Aruba is set to roll out a new marketing platform for 2010, creating a single brand for all of Aruba’s ourism, according to Tamara Waldron, director of Aruba Cruise Tourism.
Ryan Blackett, director of cruise for Barbados, said that the island is opening a number of different attractions that will be more accessible to the cruising public. Additionally, he said that hotels are becoming more open to the idea of welcoming cruise passengers to their facilities.
The Cayman Islands may be finally adding a pier as well. Joseph Woods, manager of cruise operations and security for the port authority, explained that plans are being “vigorously pursued”. At this point, plans call for four berths that would accommodate the biggest ships from Carnival Cruise Lines and Royal Caribbean.
In Curacao, Dino Daal, director of product development said, “in terms of development more attention will be devoted to city center improvements with concrete action plans, which will significantly enhance passenger experiences.”
Colin Piper, CEO and director of tourism at the Discover Dominica Authority, added that a new public awareness campaign is underway. “Passenger experiences are also expected to be optimized as a result of the public awareness campaign, which will be increased during 2010, as well as additional entertainment at cruise ports to welcome visitors ashore and encourage more disembarkation.”
A new road system in the Dominican Republic will provide better access to historic destinations, according to Luis Molina, executive director of Sans Soucí Ports.
In Grenada, Edwin Frank, a spokesperson for the board of tourism, said that Grenada is working in the short term to augment its product offerings.
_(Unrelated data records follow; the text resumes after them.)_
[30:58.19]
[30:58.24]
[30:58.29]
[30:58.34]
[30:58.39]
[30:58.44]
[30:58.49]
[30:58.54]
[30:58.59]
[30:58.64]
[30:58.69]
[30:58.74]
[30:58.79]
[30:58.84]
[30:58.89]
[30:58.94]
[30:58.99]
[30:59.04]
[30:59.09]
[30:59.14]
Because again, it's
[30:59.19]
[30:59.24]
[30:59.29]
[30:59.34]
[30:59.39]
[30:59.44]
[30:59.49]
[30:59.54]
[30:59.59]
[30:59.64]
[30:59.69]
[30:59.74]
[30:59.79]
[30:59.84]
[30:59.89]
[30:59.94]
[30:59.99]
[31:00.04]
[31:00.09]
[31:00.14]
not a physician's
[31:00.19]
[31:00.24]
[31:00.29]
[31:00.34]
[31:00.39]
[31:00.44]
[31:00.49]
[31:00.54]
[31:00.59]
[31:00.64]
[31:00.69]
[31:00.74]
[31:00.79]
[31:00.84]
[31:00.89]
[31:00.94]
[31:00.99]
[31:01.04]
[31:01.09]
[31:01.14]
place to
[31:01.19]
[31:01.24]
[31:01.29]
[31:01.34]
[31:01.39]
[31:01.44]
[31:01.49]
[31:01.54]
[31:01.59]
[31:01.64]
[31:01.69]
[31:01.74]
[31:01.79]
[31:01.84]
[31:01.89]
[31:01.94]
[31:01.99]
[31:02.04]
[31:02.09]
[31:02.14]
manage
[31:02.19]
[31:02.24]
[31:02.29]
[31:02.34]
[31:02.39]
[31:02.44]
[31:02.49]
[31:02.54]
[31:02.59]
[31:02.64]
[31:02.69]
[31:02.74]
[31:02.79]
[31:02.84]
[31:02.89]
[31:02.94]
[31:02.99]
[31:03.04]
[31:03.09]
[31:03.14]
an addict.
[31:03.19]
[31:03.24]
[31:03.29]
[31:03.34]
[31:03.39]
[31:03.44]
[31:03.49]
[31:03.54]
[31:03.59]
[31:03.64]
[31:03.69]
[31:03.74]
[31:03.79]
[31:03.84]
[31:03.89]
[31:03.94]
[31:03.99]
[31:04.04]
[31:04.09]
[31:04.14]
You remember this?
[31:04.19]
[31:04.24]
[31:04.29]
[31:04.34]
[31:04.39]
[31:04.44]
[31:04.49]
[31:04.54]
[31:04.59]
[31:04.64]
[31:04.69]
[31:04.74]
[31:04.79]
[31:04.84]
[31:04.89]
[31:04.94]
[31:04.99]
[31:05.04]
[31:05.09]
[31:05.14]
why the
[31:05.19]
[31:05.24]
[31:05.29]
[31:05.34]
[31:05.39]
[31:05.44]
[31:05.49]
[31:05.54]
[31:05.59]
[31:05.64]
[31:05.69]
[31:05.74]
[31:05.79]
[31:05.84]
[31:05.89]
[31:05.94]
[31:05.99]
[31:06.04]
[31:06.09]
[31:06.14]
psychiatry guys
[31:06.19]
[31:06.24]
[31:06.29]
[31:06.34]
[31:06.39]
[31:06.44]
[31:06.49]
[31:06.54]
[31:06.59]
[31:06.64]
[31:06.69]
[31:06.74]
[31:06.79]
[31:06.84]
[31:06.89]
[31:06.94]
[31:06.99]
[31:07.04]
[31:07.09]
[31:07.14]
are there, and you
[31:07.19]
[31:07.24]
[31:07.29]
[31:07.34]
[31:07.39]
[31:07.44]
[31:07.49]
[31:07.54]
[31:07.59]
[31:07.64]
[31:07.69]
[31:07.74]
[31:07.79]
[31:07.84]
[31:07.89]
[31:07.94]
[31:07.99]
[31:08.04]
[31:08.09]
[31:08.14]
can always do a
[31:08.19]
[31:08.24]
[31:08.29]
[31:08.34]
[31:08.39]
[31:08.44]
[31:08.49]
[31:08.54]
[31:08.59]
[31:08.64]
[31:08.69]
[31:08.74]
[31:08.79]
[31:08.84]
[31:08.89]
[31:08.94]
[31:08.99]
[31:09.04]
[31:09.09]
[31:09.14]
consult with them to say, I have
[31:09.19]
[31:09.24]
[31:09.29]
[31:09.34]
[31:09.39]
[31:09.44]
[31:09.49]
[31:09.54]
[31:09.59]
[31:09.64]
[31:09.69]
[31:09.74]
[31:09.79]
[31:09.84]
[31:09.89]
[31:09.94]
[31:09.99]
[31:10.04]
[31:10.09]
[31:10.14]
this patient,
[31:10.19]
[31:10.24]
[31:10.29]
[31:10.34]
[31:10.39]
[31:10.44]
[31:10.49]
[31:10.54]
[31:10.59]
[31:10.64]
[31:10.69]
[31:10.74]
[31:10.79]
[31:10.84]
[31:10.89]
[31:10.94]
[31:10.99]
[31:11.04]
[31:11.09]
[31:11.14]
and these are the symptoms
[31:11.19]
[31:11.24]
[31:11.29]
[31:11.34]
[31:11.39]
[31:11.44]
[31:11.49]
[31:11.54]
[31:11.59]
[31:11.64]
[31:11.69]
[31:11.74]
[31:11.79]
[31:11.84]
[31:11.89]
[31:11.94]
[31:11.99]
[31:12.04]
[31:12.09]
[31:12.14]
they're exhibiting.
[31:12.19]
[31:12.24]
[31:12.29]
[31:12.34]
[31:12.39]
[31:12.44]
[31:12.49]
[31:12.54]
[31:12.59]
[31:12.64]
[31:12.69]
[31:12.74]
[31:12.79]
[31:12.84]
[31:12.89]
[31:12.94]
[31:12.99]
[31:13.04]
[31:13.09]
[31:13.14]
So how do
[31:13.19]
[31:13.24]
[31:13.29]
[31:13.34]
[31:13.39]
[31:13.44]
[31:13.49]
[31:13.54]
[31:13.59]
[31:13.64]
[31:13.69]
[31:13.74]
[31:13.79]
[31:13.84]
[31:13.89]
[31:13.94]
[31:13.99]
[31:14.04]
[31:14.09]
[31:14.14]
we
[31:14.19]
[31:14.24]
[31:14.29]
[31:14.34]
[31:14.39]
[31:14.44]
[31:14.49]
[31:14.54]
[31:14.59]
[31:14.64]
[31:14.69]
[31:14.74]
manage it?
Additionally, he commented that Grenada has created a roster of vendors. “Instead of having every vendor there when a ship comes in, we worked with the community to create a roster of who is there.” Edwin went onto say that the shopping experience on the island “has been improved in a big way.”
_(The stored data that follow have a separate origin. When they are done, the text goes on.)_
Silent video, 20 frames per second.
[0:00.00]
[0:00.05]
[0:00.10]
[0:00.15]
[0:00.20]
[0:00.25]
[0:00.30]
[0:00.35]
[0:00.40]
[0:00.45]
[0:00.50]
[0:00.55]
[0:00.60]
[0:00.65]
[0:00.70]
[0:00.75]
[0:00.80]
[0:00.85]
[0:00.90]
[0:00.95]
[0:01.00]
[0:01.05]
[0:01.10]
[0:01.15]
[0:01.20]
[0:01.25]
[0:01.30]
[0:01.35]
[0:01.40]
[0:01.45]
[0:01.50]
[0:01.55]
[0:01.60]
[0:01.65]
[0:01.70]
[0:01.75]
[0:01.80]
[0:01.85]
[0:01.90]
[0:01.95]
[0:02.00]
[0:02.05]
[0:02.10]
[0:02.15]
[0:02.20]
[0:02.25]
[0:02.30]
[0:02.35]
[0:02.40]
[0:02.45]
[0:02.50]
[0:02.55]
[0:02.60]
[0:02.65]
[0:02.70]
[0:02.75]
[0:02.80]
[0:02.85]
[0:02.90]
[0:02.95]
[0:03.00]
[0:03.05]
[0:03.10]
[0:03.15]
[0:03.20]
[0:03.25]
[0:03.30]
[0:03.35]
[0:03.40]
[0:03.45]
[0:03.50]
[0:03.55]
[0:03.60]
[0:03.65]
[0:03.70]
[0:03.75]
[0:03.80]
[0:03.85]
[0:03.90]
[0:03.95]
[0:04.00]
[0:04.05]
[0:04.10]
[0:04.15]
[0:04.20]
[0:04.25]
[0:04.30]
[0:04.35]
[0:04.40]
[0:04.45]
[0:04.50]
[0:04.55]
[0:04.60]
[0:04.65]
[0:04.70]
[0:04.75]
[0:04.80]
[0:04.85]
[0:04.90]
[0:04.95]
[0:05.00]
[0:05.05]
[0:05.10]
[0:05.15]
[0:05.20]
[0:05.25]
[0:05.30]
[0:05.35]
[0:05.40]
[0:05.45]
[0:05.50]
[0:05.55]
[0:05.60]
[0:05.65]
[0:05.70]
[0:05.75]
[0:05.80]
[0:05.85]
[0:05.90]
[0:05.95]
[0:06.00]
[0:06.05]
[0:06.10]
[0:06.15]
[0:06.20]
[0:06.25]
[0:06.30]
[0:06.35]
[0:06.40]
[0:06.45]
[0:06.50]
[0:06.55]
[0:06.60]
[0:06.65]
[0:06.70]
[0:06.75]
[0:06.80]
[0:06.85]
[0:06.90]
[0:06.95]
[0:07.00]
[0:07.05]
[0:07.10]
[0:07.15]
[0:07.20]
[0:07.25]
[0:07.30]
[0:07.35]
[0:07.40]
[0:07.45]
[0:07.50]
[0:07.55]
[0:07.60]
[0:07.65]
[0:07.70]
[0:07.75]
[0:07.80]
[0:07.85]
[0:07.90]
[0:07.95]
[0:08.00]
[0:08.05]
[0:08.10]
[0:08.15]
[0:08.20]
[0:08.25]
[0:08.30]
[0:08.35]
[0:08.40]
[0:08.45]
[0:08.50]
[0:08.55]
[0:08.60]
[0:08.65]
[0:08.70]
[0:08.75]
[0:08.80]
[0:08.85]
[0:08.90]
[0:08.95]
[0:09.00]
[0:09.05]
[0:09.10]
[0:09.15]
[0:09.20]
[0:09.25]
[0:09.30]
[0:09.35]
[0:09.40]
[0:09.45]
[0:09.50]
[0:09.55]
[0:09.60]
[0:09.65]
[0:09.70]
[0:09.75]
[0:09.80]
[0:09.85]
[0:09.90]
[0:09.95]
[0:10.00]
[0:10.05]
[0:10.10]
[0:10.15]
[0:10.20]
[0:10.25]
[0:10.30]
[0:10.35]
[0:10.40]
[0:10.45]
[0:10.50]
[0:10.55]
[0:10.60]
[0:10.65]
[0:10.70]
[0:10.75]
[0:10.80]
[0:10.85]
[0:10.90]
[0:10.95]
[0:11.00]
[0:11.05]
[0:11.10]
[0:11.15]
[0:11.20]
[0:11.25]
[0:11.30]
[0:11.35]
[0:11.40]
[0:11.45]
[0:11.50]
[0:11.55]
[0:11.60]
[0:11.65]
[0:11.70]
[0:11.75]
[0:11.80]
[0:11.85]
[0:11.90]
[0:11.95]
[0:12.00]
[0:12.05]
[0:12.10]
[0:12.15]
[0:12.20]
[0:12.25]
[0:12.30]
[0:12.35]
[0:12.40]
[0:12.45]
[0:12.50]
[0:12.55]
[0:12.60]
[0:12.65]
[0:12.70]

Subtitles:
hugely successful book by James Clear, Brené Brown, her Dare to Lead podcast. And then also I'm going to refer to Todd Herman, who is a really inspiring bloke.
Director of Cruise for Guadeloupe, Olivier Bernard Michel, commented that Guadeloupe now has 30 “Ameritouristes” in town to assist cruise passengers. These dedicated bilingual guides help inform passengers of what there is to see and do in Guadeloupe, and answer any questions.
And in Jamaica, Falmouth is the big news. The town and port, being developed by Jamaica and Royal Caribbean, is set to open in December for the Allure of the Seas, followed by the Oasis, according to William Tatham, vice president of cruise shipping and marina operations for the port authority.
Tatham commented: “A great deal of effort is being focused on the Falmouth project ensuring that the port is completed in its projected timeframe. At the same time, we are presently finishing up an extensive refurbishing exercise at our facilities in Montego Bay and Ocho Rios. In Montego Bay this includes a complete facelift to the terminal building, including a resurfacing of the roof area, a complete repaint of the building inside and out, using a new color scheme, and refurbishing of bathrooms. In Ocho Rios, we have also done a facelift with a new color scheme and retiled the terminal building.”
Additionally, Jamaica is set to launch a berth reservation system this spring. Tatham explained, “it’s an online booking system that will allow itinerary planners to book and cancel their vessels in real time. This will allow for greater efficiency in the usage of our berths and ensure that there are no lost opportunities”
A new shopping mall in addition to more shore excursion offerings are noteworthy in Martinique, according to Jacques Bajal, manager of cruise and sailing for the Martinique Tourism Authority. The Saint-Louis Fort is also set to reopen in late 2010, following completion of renovation.
Puerto Rico continues to follow its strategic plan, which runs through 2015. The six pillars of the tourism development plan include: new tourism products, improved air, maritime and ground transportation access, lower cost of doing business, new marketing strategies, improved product quality and new brand positioning for Puerto Rico.
St. Maarten is in the early planning stages to develop the onshore area at the second cruise pier, according to Mark Mingo, CEO of the St. Maarten Harbour Group of Companies. Additionally, St. Maarten is looking at developing another onshore facility near the tender jetty across from the Sea Palace Hotel.
In St. Thomas, Edward Thomas, president and CEO of the West Indian Company, said that the road system at the eastern end of the main harbor has been significantly improved. He added, “this further reduces congestion and significantly improves the passenger movement and ultimately passengers’ satisfactory experience.”